No pictures belong in the copy, but every line of the material below must be reproduced exactly.

#### Collected material
+===+

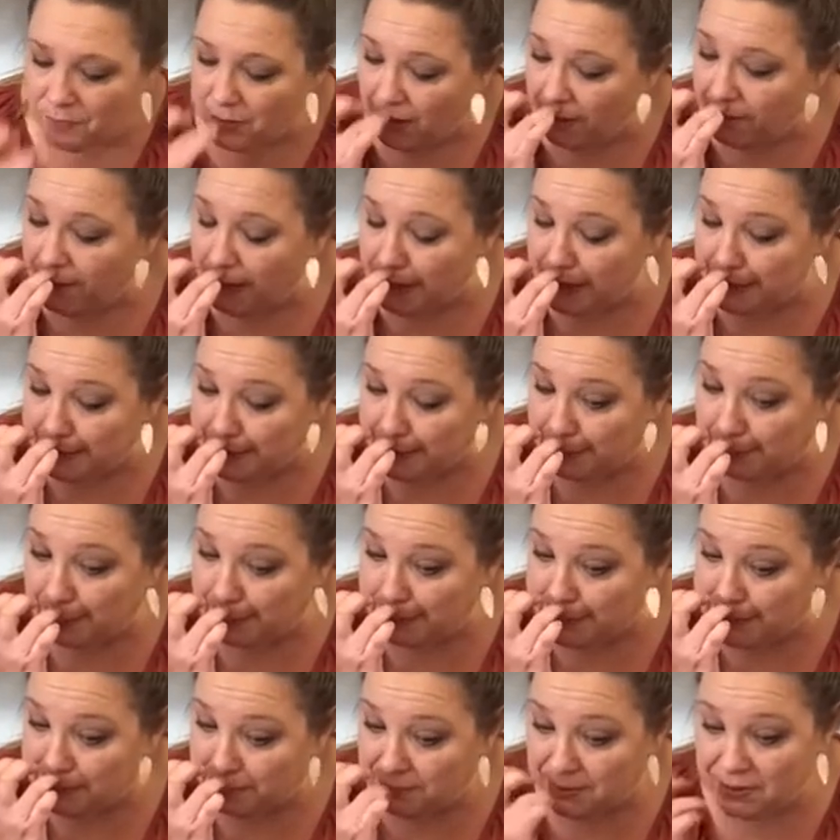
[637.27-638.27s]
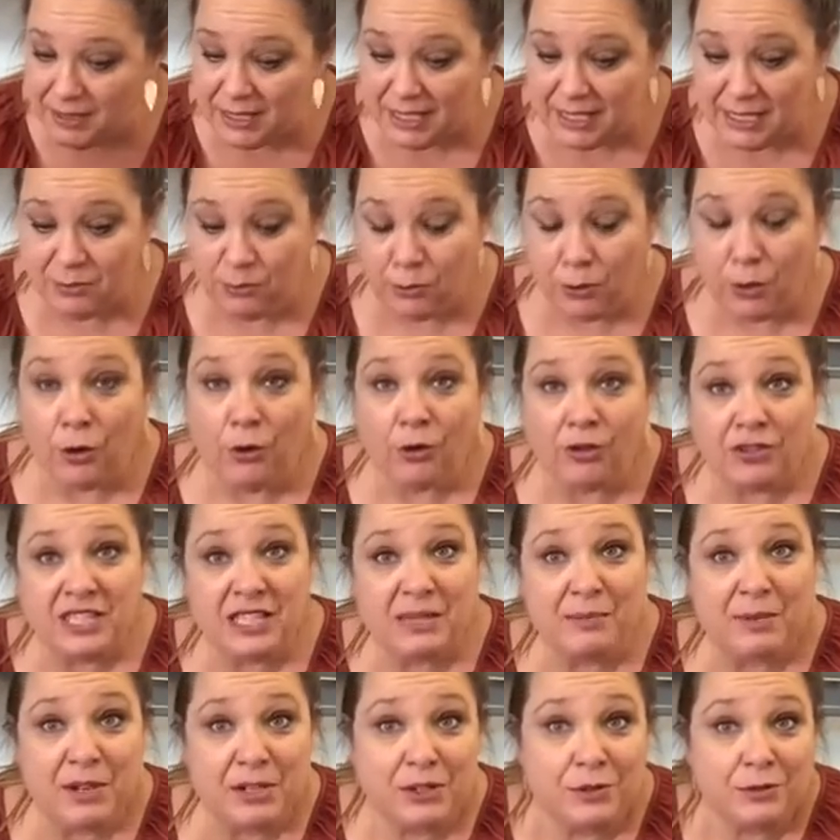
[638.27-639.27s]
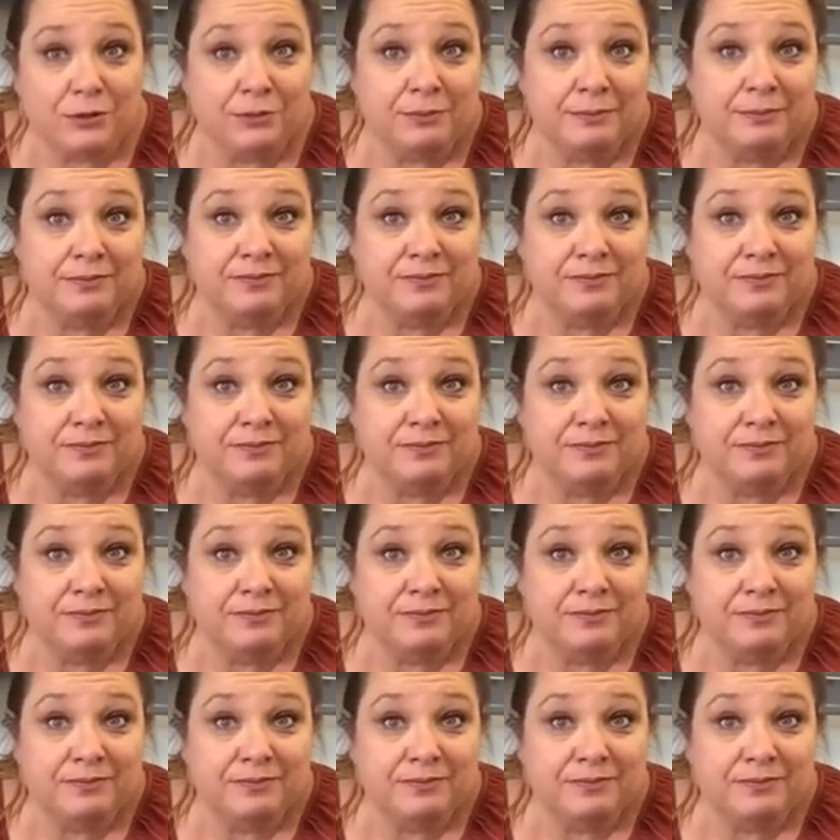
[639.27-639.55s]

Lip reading: fancy ones, but these were on special,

+===+

#### Task solution
[637.27-638.27s]
[638.27-639.27s]
[639.27-639.55s]

Lip reading: fancy ones, but these were on special,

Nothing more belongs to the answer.